AIM OF THE EXERCISE - Look below for the line with "(2.40 s to 3.20 s)", then repeat it and all lines after it, exactly, minus any pictures.

[[ DATA FOR THIS TASK open ]]

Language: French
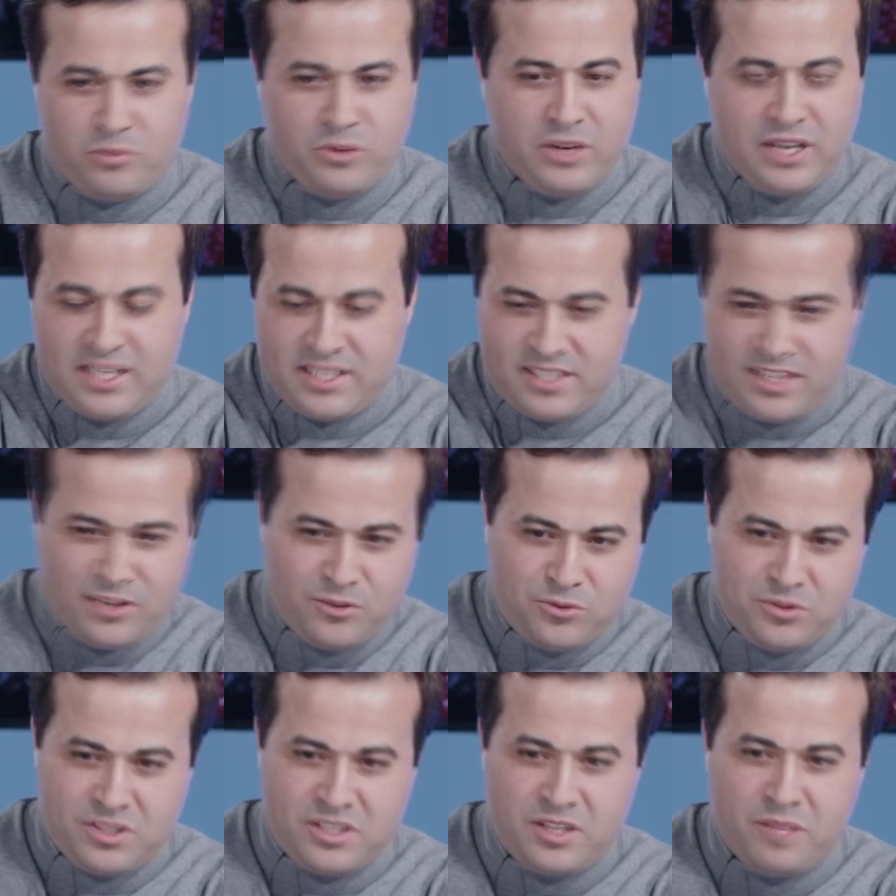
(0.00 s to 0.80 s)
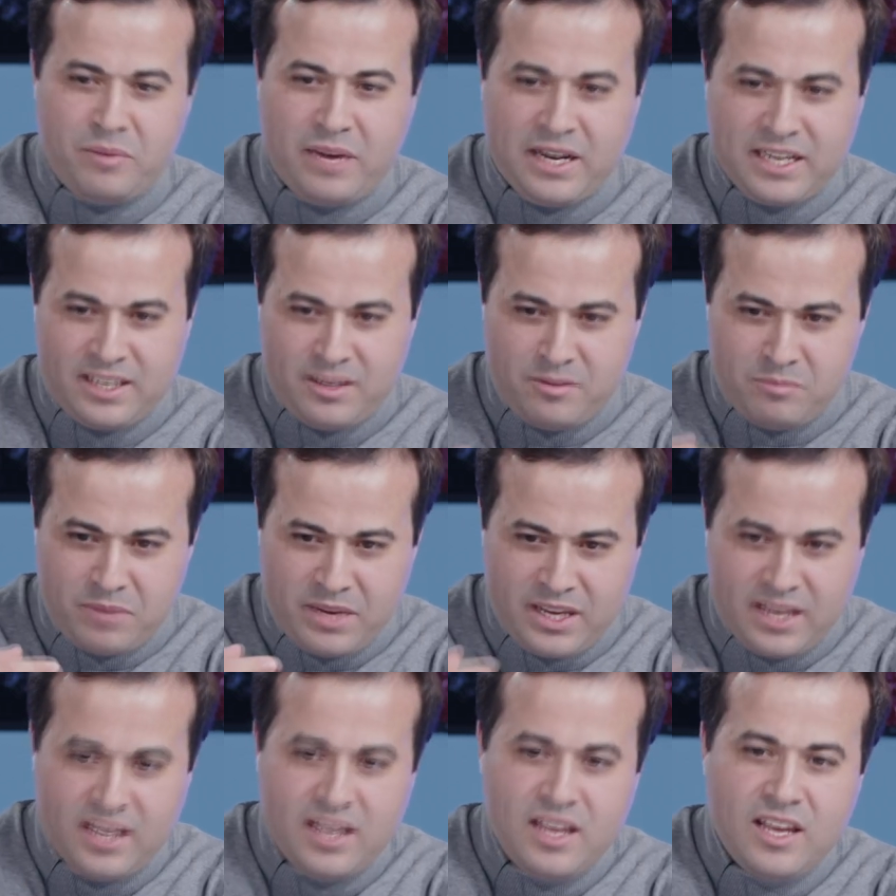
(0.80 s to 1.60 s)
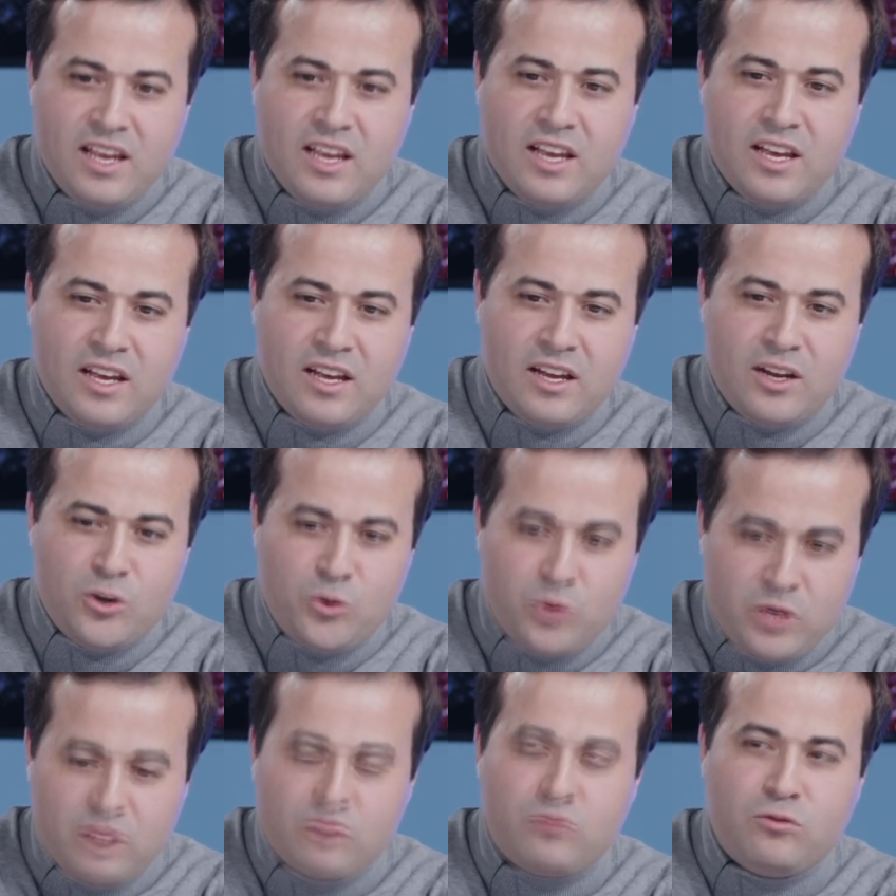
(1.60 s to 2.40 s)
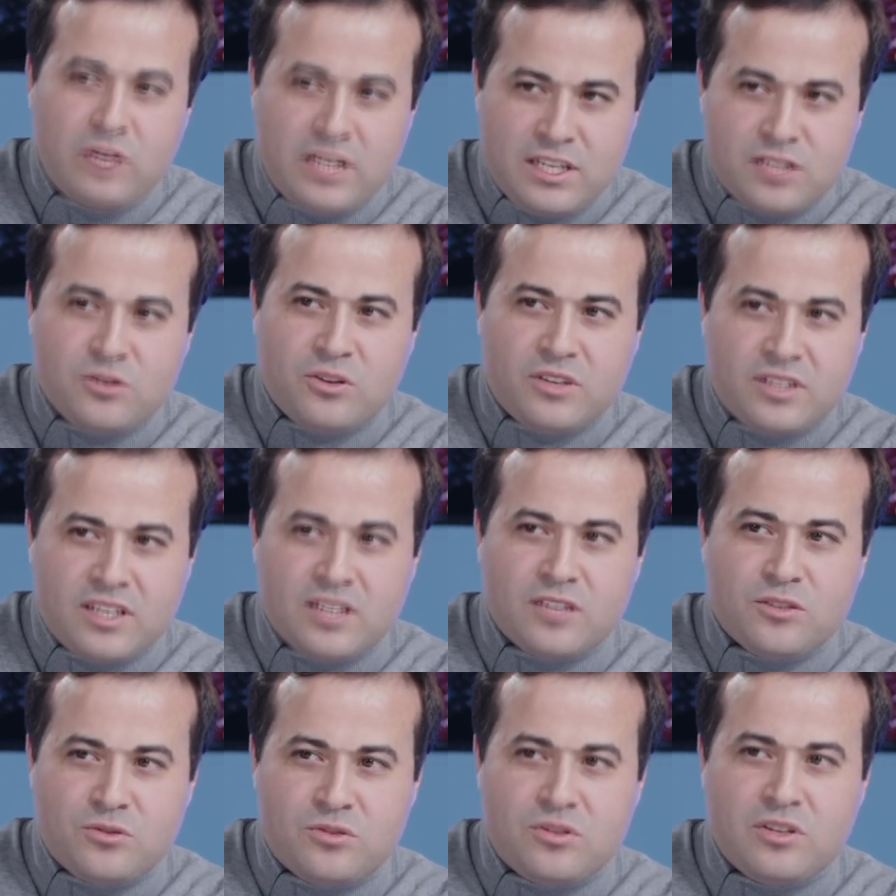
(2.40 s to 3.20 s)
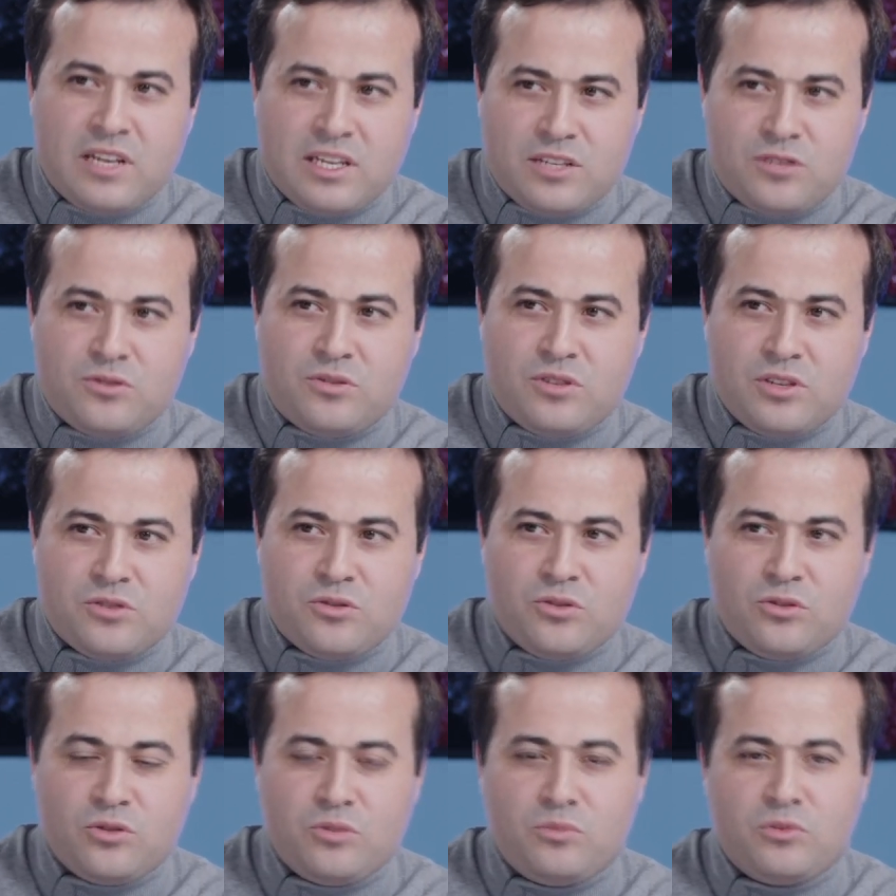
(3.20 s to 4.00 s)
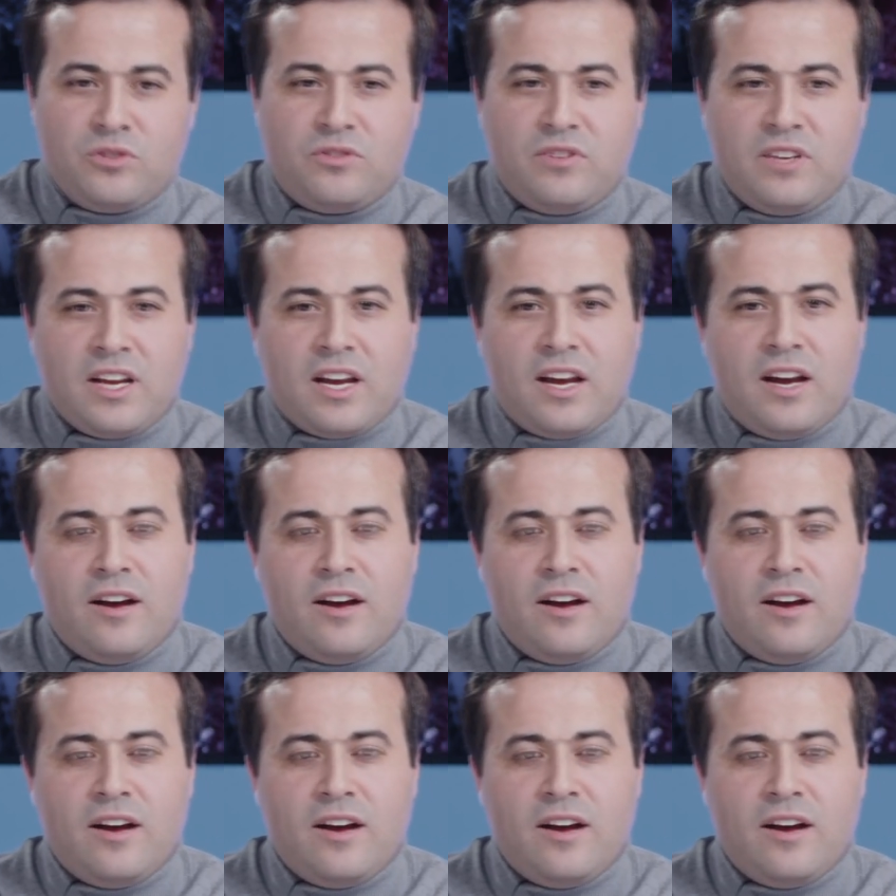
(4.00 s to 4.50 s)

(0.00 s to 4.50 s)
il essayait de se démarquer, mais euh, lui, il voulait sortir de la situation de Bouteflika.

[[ DATA FOR THIS TASK closed ]]

YOUR RESPONSE -
(2.40 s to 3.20 s)
(3.20 s to 4.00 s)
(4.00 s to 4.50 s)

(0.00 s to 4.50 s)
il essayait de se démarquer, mais euh, lui, il voulait sortir de la situation de Bouteflika.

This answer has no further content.